## EXERCISE OBJECTIVE:
Exact reproduction, images excluded: write out the records below.

START LISTED ENTRIES

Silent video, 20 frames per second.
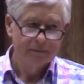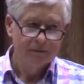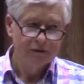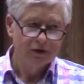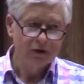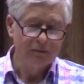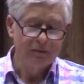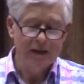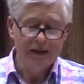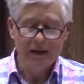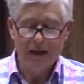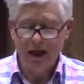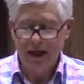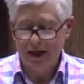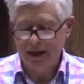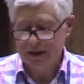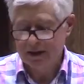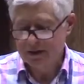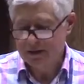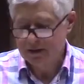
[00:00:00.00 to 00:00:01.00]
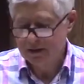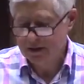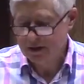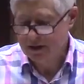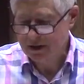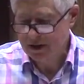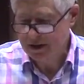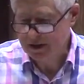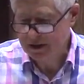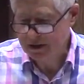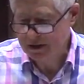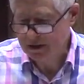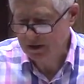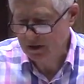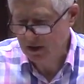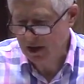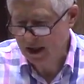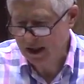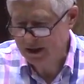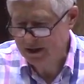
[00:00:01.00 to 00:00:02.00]
to be like Jesus
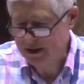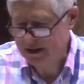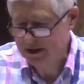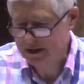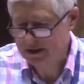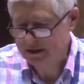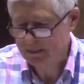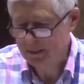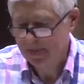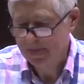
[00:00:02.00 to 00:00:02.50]
Christ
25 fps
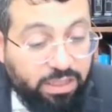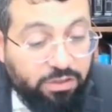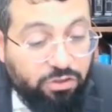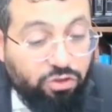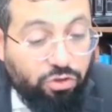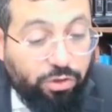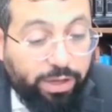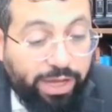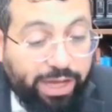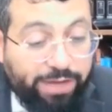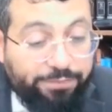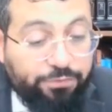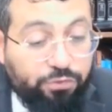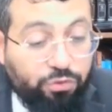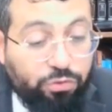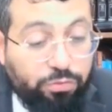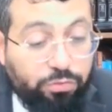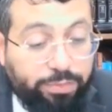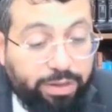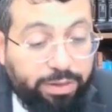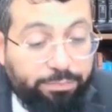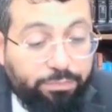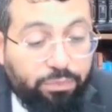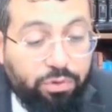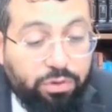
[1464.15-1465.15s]
You have to
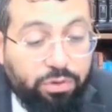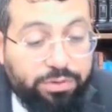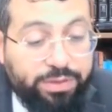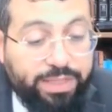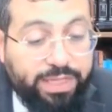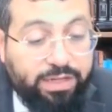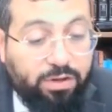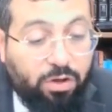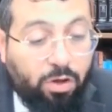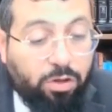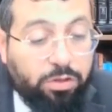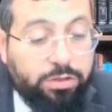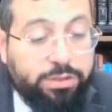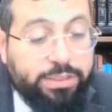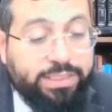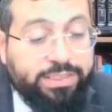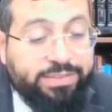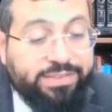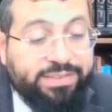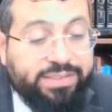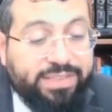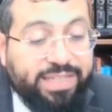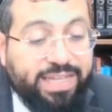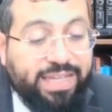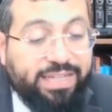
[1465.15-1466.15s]
remember that on
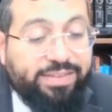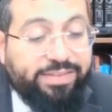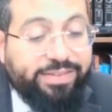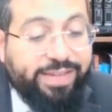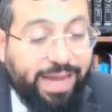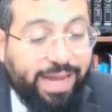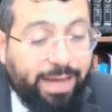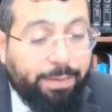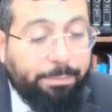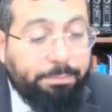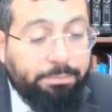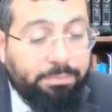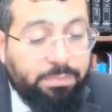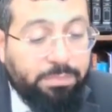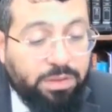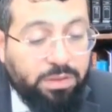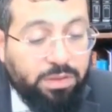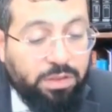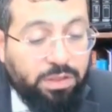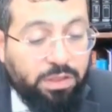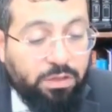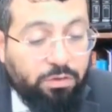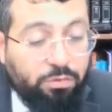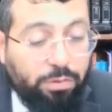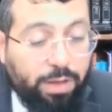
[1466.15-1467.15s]
nizket tam,
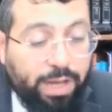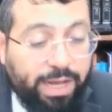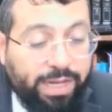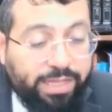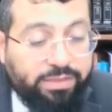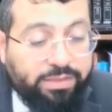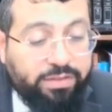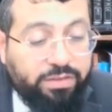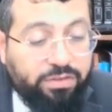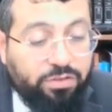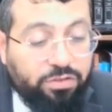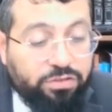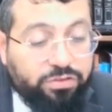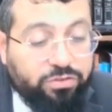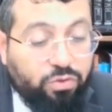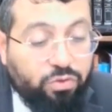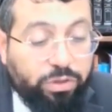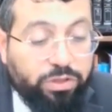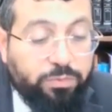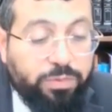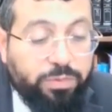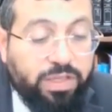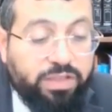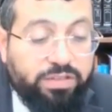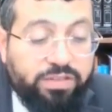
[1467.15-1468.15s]
right? There's
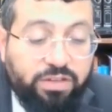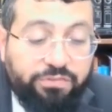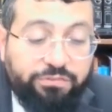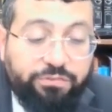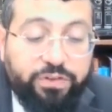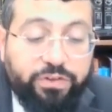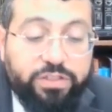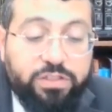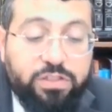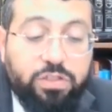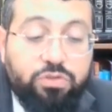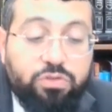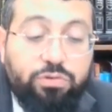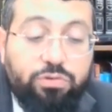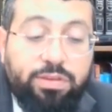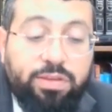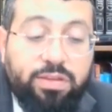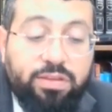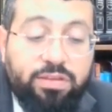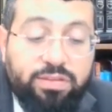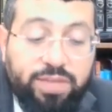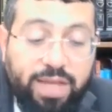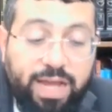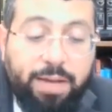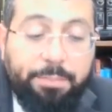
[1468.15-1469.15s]
going to be a difference between
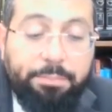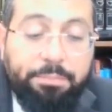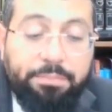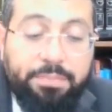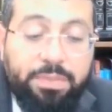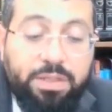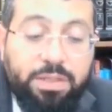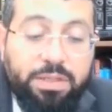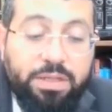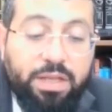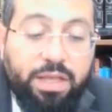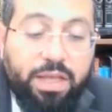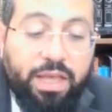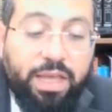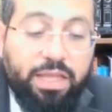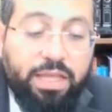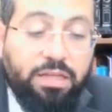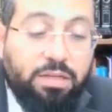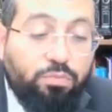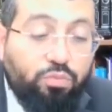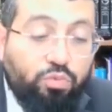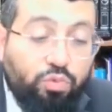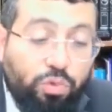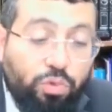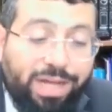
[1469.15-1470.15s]
the tam
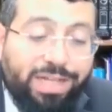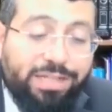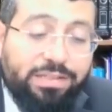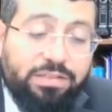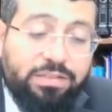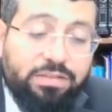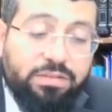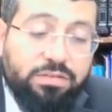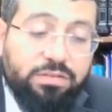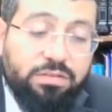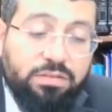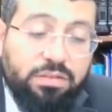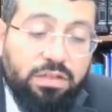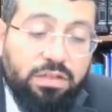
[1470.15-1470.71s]
and the muad.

END LISTED ENTRIES

## SOLVED EXERCISE:
Silent video, 20 frames per second.
[00:00:00.00 to 00:00:01.00]
[00:00:01.00 to 00:00:02.00]
to be like Jesus
[00:00:02.00 to 00:00:02.50]
Christ
25 fps
[1464.15-1465.15s]
You have to
[1465.15-1466.15s]
remember that on
[1466.15-1467.15s]
nizket tam,
[1467.15-1468.15s]
right? There's
[1468.15-1469.15s]
going to be a difference between
[1469.15-1470.15s]
the tam
[1470.15-1470.71s]
and the muad.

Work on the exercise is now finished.